The footage was circulated among ISIS fanatics with the message: “This is not the end but the beginning, because our mothers and sisters know how to grow cubs to become fearless lions.”
Separately, women in the camp have been vowing vengeance in the name of the terror group.
Currently the camp in northern Syria is home to more than 75,000 people which is run by the Syrian Democratic Forces and houses thousands of ISIS women and children.
Around 800 people, thought to have once been members of ISIS, were released from the camp last month after Kurdish officials rule they were no longer a security risk.
One of the women released at the time, Safaa Mumen, told the Australian Broadcasting Corporation: “I am happy to be released but I hope that the [Islamic] State is back, that it will rule us back again.
“The Islamic State will remain and it will even extend.”

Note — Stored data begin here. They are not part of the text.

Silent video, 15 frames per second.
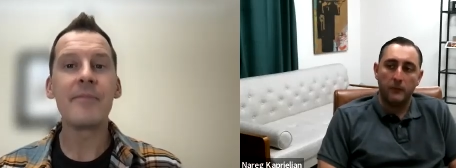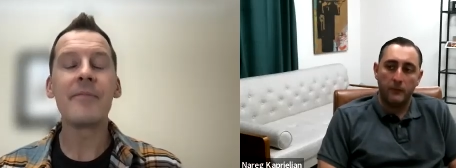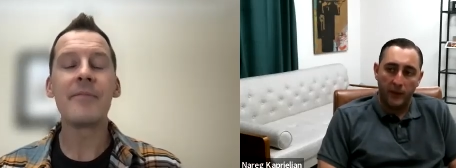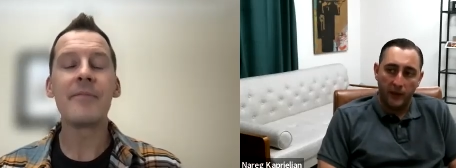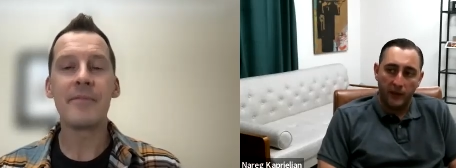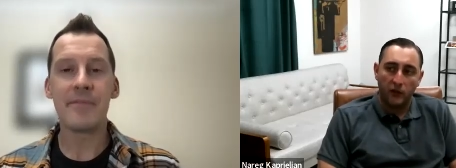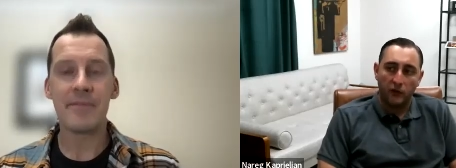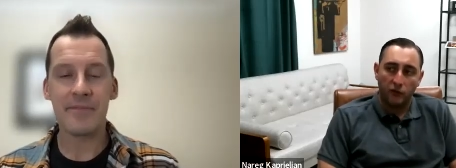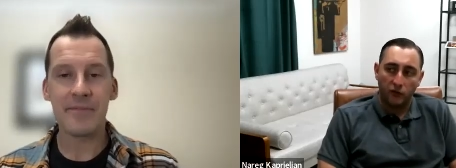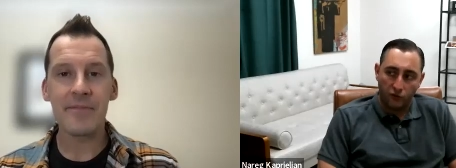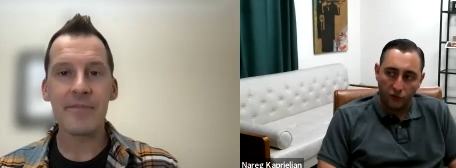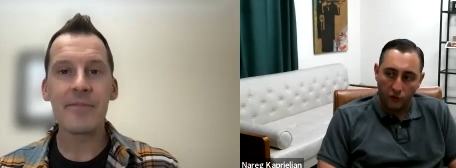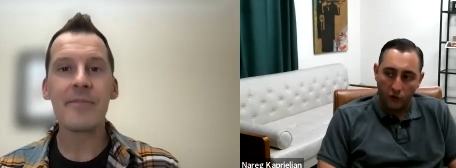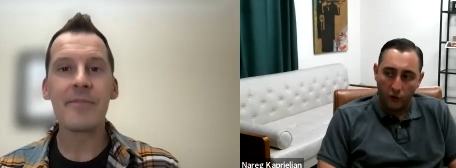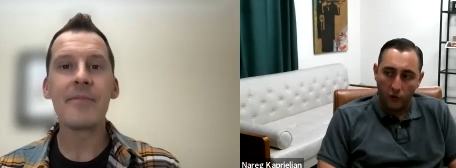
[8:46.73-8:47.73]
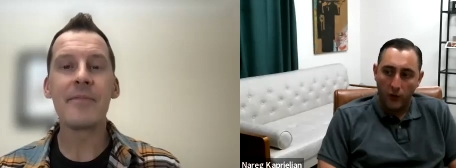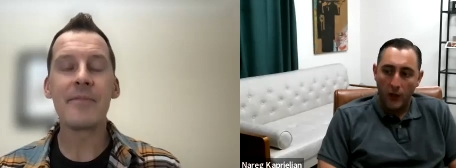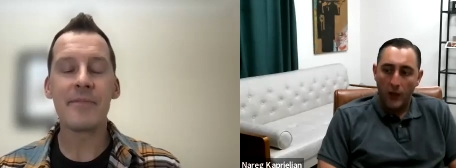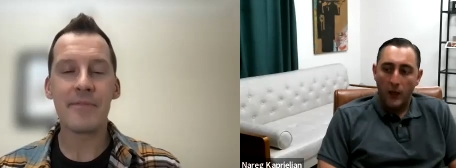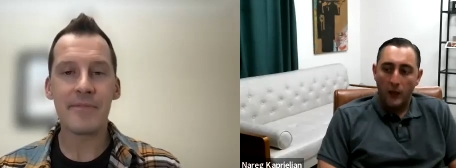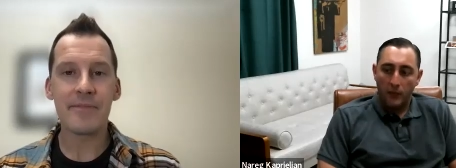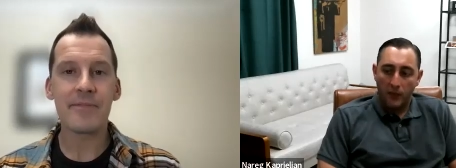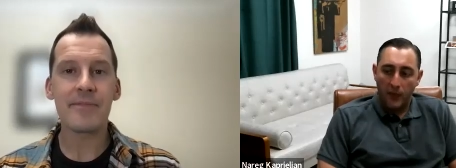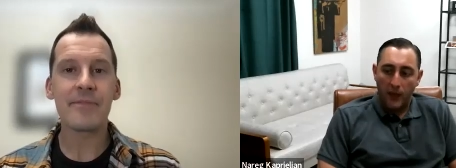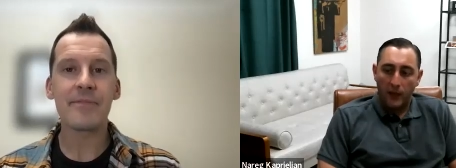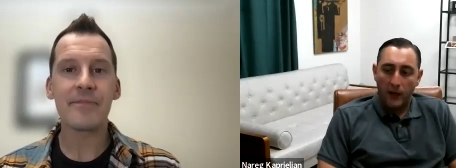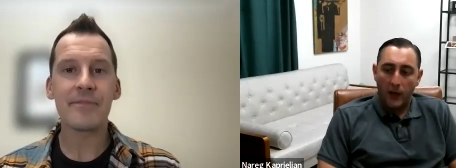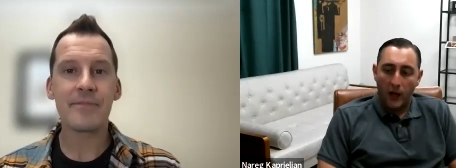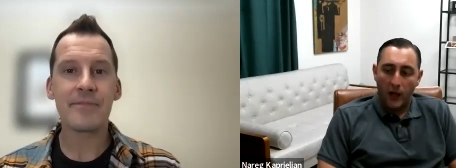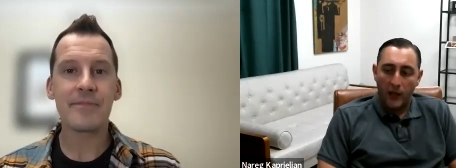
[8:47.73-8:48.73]
Speaker 1: making sure
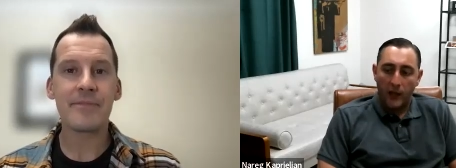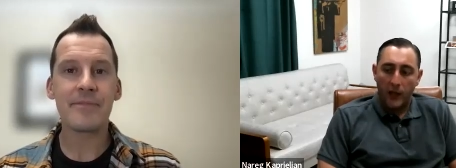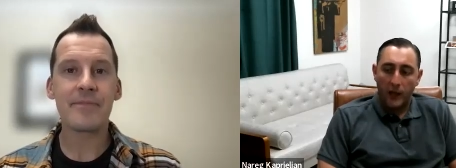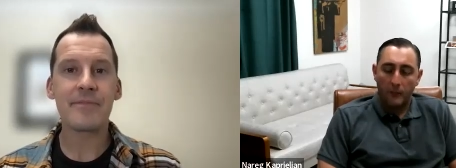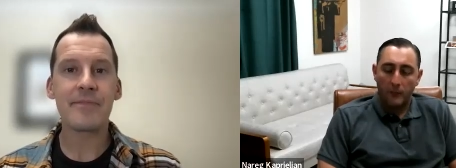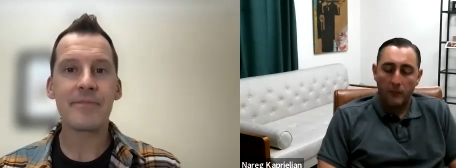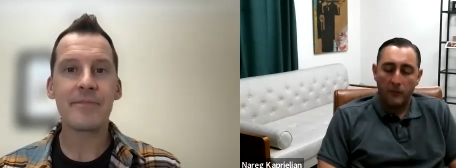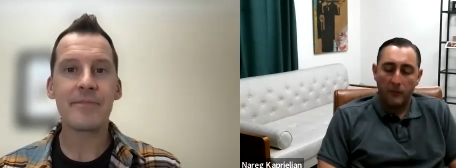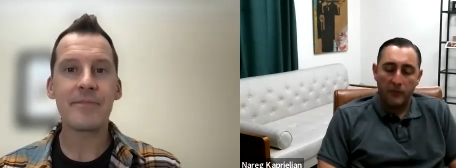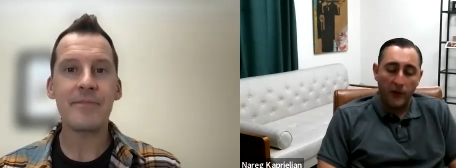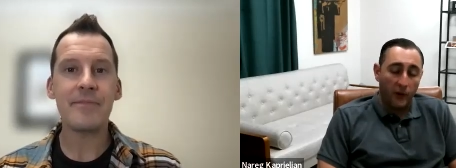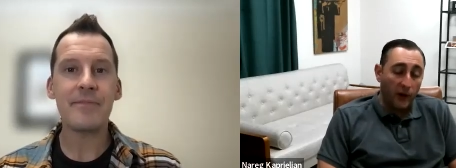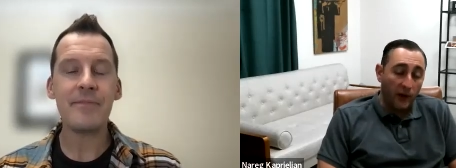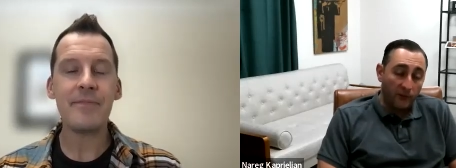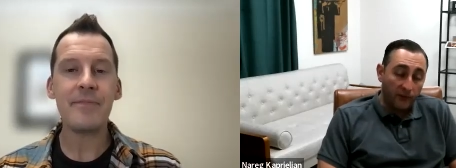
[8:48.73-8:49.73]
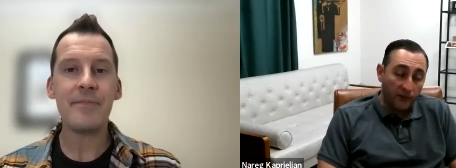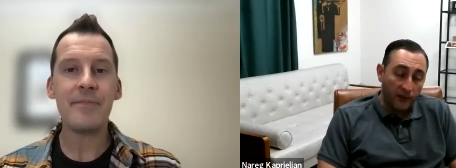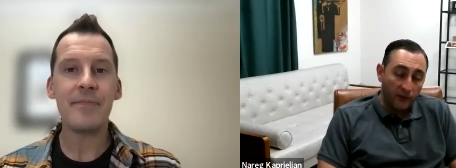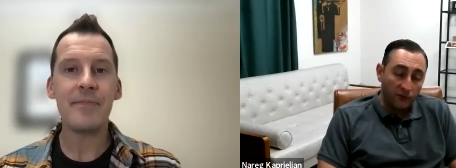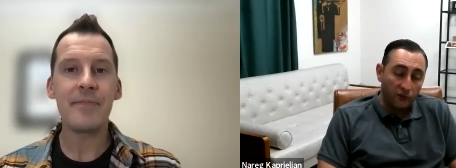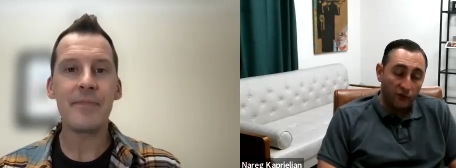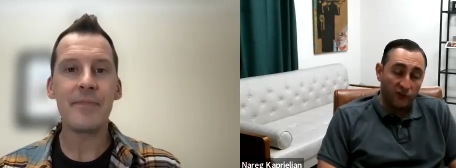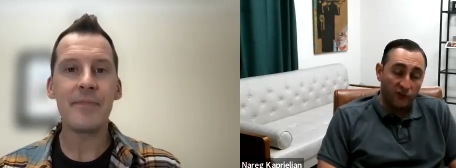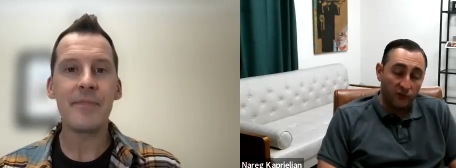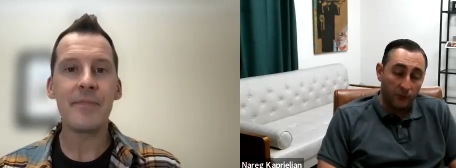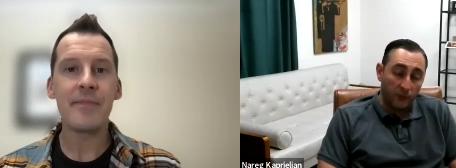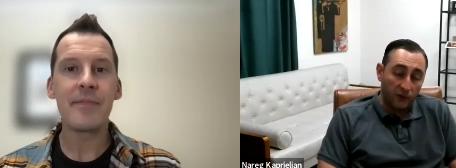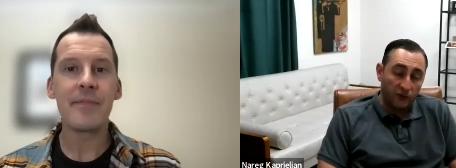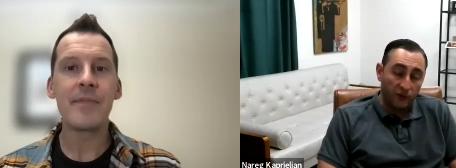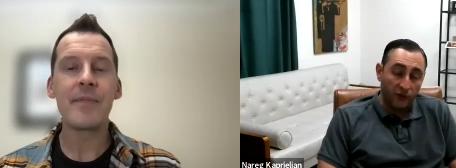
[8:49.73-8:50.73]
that I am their advocate just as
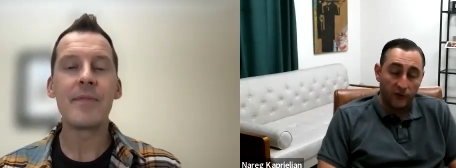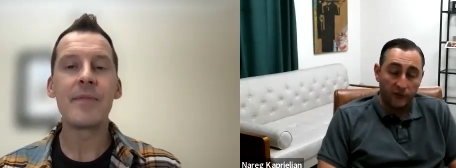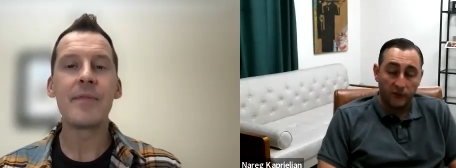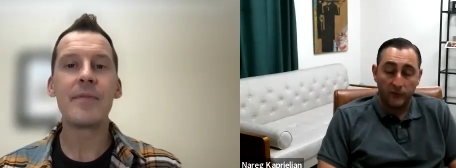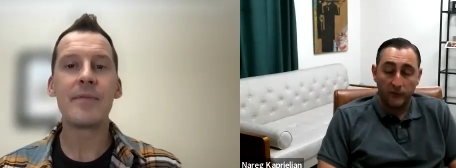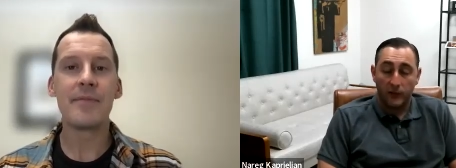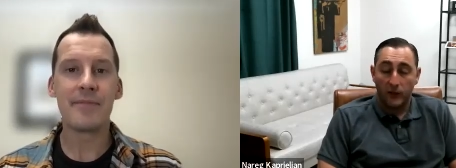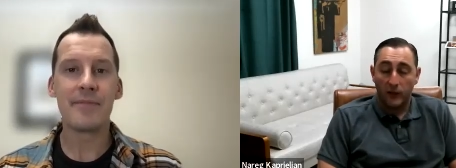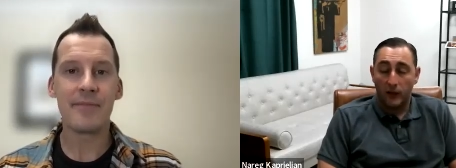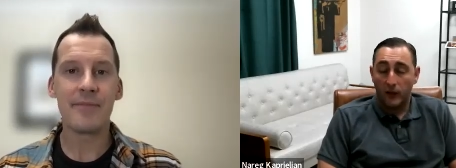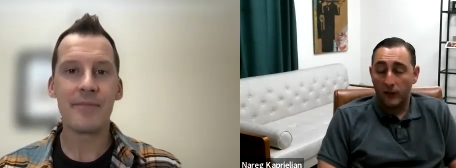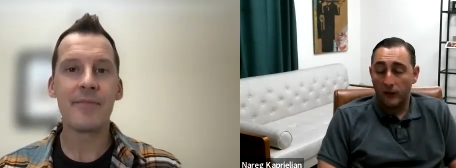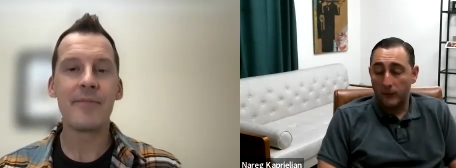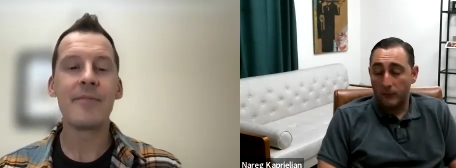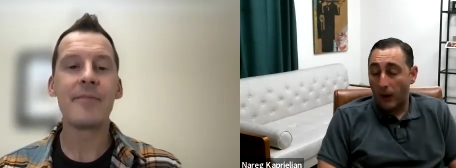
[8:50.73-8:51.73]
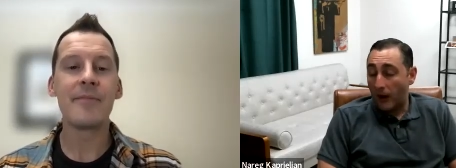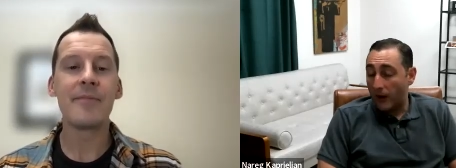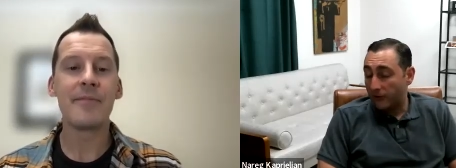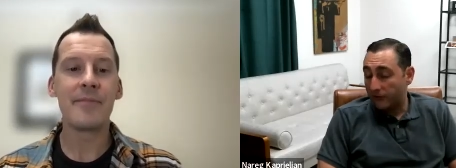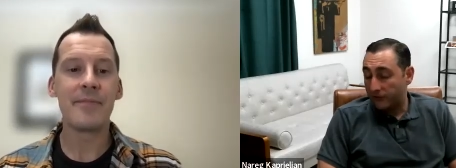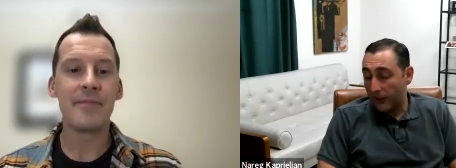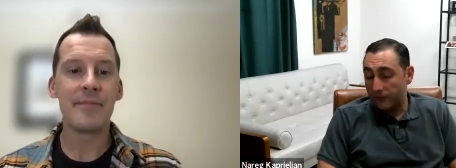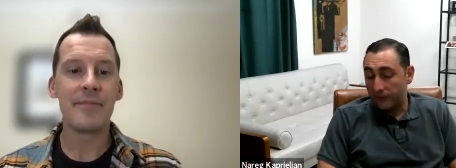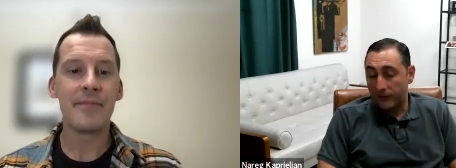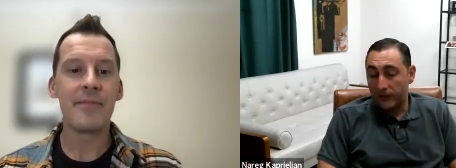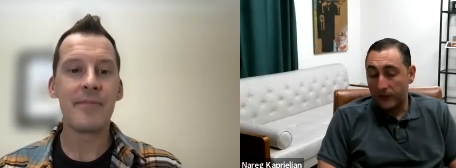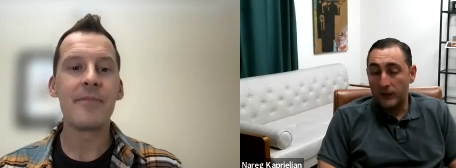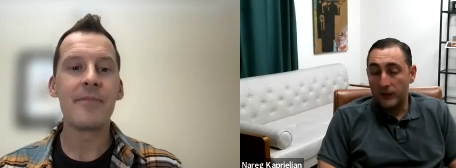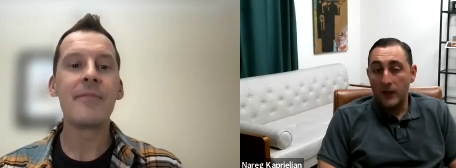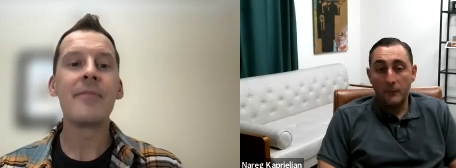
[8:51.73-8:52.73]
much as uh, the buyer's
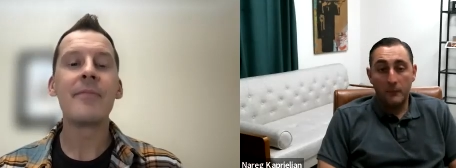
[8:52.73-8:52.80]
advocate,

A Kurdish guard at the camp Izzadin Ahmed was stabbed on July 3 by a woman who had asked for permission to go shopping.
As she was being escorted out by a guard she stabbed him in the back, according to the camp chief Sheikh Mus Ahmed.
There have also been unconfirmed reports of ISIS women burning the tents of displaced Syrian women for talking to men or walking about without a veil.
The notorious refugee camp has grown in size in recent months due to the collapse of ISIS with millions trying to flee the area.
It had been home to Shamima Begum, 19, the ISIS bride who fled from Britain to join the terror group, who is now in the al-Roj camp.
But she fled from the group as coalition forces closed in on its last stronghold in Baghuz, northern Syria.
She had hoped to escape the squalor of the camp and be repatriated back to Britain but the Home Office revoked her British citizenship leaving her stuck in the camp.